:: Given records ::

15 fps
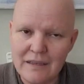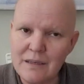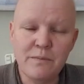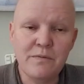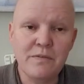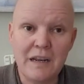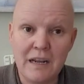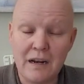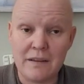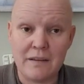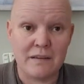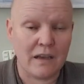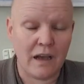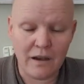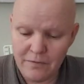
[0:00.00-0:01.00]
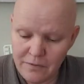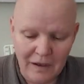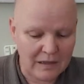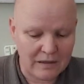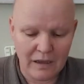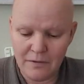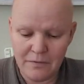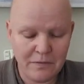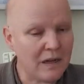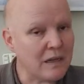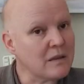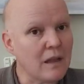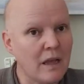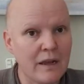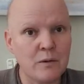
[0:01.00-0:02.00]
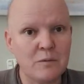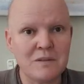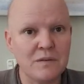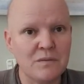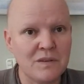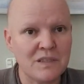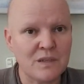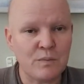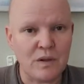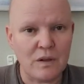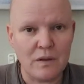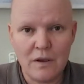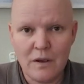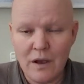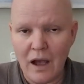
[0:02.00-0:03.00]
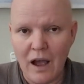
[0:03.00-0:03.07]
Yes, I'm feeling like this. I felt like I was invisible.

:::

- [Task goal]: Above are the records; repeat them all exactly, without the pictures.

- [Output of the task]:
15 fps
[0:00.00-0:01.00]
[0:01.00-0:02.00]
[0:02.00-0:03.00]
[0:03.00-0:03.07]
Yes, I'm feeling like this. I felt like I was invisible.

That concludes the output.